• WORK REQUIRED: Retype every record that appears below, unchanged.

(Beginning of INPUT MATERIAL)

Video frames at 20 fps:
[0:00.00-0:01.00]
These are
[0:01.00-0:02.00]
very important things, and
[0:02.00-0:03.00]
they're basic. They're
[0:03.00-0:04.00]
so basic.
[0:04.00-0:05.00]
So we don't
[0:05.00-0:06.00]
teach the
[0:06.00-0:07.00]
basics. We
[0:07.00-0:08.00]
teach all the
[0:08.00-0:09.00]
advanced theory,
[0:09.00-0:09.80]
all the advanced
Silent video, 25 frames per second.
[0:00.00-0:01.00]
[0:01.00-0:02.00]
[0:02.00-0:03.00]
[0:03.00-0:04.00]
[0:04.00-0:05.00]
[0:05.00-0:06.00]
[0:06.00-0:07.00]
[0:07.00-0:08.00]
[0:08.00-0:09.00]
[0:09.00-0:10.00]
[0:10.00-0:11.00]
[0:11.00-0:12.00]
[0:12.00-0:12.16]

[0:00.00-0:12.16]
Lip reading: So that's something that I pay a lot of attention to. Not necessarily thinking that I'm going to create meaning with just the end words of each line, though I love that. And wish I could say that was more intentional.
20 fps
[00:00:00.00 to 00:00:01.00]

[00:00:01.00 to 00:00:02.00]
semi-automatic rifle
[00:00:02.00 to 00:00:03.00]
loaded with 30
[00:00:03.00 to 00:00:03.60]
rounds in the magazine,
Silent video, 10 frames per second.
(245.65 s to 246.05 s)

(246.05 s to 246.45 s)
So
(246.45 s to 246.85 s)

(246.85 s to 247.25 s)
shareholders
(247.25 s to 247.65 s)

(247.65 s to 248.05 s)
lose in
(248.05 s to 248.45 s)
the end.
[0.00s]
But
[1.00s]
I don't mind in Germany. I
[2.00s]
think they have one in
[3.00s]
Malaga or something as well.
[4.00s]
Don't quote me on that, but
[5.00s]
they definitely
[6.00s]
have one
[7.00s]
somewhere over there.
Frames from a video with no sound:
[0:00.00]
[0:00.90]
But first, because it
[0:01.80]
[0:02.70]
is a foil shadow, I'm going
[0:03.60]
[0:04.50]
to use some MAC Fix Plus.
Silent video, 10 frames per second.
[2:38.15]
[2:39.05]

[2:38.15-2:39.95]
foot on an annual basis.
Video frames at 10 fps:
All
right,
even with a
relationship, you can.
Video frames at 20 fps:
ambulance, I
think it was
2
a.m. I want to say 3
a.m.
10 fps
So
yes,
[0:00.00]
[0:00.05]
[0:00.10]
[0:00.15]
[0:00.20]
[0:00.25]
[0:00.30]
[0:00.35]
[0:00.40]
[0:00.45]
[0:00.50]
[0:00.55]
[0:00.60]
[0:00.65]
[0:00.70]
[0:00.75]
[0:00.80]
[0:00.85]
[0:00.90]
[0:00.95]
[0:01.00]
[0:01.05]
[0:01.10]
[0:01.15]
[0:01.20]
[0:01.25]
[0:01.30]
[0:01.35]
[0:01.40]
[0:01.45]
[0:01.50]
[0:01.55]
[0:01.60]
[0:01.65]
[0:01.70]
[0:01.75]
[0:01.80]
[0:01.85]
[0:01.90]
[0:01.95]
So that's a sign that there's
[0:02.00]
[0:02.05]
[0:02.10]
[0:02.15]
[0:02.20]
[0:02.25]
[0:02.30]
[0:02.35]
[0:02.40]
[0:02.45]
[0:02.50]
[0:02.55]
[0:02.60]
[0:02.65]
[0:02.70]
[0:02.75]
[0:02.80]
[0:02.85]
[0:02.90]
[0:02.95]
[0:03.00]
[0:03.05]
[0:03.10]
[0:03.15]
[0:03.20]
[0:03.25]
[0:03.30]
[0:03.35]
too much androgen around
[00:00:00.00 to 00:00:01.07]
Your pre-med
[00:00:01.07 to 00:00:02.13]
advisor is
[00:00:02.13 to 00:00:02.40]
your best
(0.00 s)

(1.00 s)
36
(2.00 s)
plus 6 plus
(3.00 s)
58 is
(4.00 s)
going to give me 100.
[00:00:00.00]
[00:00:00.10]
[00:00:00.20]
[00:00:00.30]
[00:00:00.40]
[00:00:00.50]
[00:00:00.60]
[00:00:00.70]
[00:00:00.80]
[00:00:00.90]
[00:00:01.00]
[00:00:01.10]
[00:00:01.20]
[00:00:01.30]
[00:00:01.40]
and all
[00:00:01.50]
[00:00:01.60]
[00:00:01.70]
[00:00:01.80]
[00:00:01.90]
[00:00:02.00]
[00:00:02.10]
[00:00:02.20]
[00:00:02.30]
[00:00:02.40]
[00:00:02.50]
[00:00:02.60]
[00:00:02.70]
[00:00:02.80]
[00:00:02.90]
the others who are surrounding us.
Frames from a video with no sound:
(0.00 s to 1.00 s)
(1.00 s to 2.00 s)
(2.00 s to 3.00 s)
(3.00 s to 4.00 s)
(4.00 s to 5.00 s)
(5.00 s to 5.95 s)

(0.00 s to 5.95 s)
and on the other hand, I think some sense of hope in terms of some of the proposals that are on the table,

(End of INPUT MATERIAL)

• SOLUTION BELOW:
Video frames at 20 fps:
[0:00.00-0:01.00]
These are
[0:01.00-0:02.00]
very important things, and
[0:02.00-0:03.00]
they're basic. They're
[0:03.00-0:04.00]
so basic.
[0:04.00-0:05.00]
So we don't
[0:05.00-0:06.00]
teach the
[0:06.00-0:07.00]
basics. We
[0:07.00-0:08.00]
teach all the
[0:08.00-0:09.00]
advanced theory,
[0:09.00-0:09.80]
all the advanced
Silent video, 25 frames per second.
[0:00.00-0:01.00]
[0:01.00-0:02.00]
[0:02.00-0:03.00]
[0:03.00-0:04.00]
[0:04.00-0:05.00]
[0:05.00-0:06.00]
[0:06.00-0:07.00]
[0:07.00-0:08.00]
[0:08.00-0:09.00]
[0:09.00-0:10.00]
[0:10.00-0:11.00]
[0:11.00-0:12.00]
[0:12.00-0:12.16]

[0:00.00-0:12.16]
Lip reading: So that's something that I pay a lot of attention to. Not necessarily thinking that I'm going to create meaning with just the end words of each line, though I love that. And wish I could say that was more intentional.
20 fps
[00:00:00.00 to 00:00:01.00]

[00:00:01.00 to 00:00:02.00]
semi-automatic rifle
[00:00:02.00 to 00:00:03.00]
loaded with 30
[00:00:03.00 to 00:00:03.60]
rounds in the magazine,
Silent video, 10 frames per second.
(245.65 s to 246.05 s)

(246.05 s to 246.45 s)
So
(246.45 s to 246.85 s)

(246.85 s to 247.25 s)
shareholders
(247.25 s to 247.65 s)

(247.65 s to 248.05 s)
lose in
(248.05 s to 248.45 s)
the end.
[0.00s]
But
[1.00s]
I don't mind in Germany. I
[2.00s]
think they have one in
[3.00s]
Malaga or something as well.
[4.00s]
Don't quote me on that, but
[5.00s]
they definitely
[6.00s]
have one
[7.00s]
somewhere over there.
Frames from a video with no sound:
[0:00.00]
[0:00.90]
But first, because it
[0:01.80]
[0:02.70]
is a foil shadow, I'm going
[0:03.60]
[0:04.50]
to use some MAC Fix Plus.
Silent video, 10 frames per second.
[2:38.15]
[2:39.05]

[2:38.15-2:39.95]
foot on an annual basis.
Video frames at 10 fps:
All
right,
even with a
relationship, you can.
Video frames at 20 fps:
ambulance, I
think it was
2
a.m. I want to say 3
a.m.
10 fps
So
yes,
[0:00.00]
[0:00.05]
[0:00.10]
[0:00.15]
[0:00.20]
[0:00.25]
[0:00.30]
[0:00.35]
[0:00.40]
[0:00.45]
[0:00.50]
[0:00.55]
[0:00.60]
[0:00.65]
[0:00.70]
[0:00.75]
[0:00.80]
[0:00.85]
[0:00.90]
[0:00.95]
[0:01.00]
[0:01.05]
[0:01.10]
[0:01.15]
[0:01.20]
[0:01.25]
[0:01.30]
[0:01.35]
[0:01.40]
[0:01.45]
[0:01.50]
[0:01.55]
[0:01.60]
[0:01.65]
[0:01.70]
[0:01.75]
[0:01.80]
[0:01.85]
[0:01.90]
[0:01.95]
So that's a sign that there's
[0:02.00]
[0:02.05]
[0:02.10]
[0:02.15]
[0:02.20]
[0:02.25]
[0:02.30]
[0:02.35]
[0:02.40]
[0:02.45]
[0:02.50]
[0:02.55]
[0:02.60]
[0:02.65]
[0:02.70]
[0:02.75]
[0:02.80]
[0:02.85]
[0:02.90]
[0:02.95]
[0:03.00]
[0:03.05]
[0:03.10]
[0:03.15]
[0:03.20]
[0:03.25]
[0:03.30]
[0:03.35]
too much androgen around
[00:00:00.00 to 00:00:01.07]
Your pre-med
[00:00:01.07 to 00:00:02.13]
advisor is
[00:00:02.13 to 00:00:02.40]
your best
(0.00 s)

(1.00 s)
36
(2.00 s)
plus 6 plus
(3.00 s)
58 is
(4.00 s)
going to give me 100.
[00:00:00.00]
[00:00:00.10]
[00:00:00.20]
[00:00:00.30]
[00:00:00.40]
[00:00:00.50]
[00:00:00.60]
[00:00:00.70]
[00:00:00.80]
[00:00:00.90]
[00:00:01.00]
[00:00:01.10]
[00:00:01.20]
[00:00:01.30]
[00:00:01.40]
and all
[00:00:01.50]
[00:00:01.60]
[00:00:01.70]
[00:00:01.80]
[00:00:01.90]
[00:00:02.00]
[00:00:02.10]
[00:00:02.20]
[00:00:02.30]
[00:00:02.40]
[00:00:02.50]
[00:00:02.60]
[00:00:02.70]
[00:00:02.80]
[00:00:02.90]
the others who are surrounding us.
Frames from a video with no sound:
(0.00 s to 1.00 s)
(1.00 s to 2.00 s)
(2.00 s to 3.00 s)
(3.00 s to 4.00 s)
(4.00 s to 5.00 s)
(5.00 s to 5.95 s)

(0.00 s to 5.95 s)
and on the other hand, I think some sense of hope in terms of some of the proposals that are on the table,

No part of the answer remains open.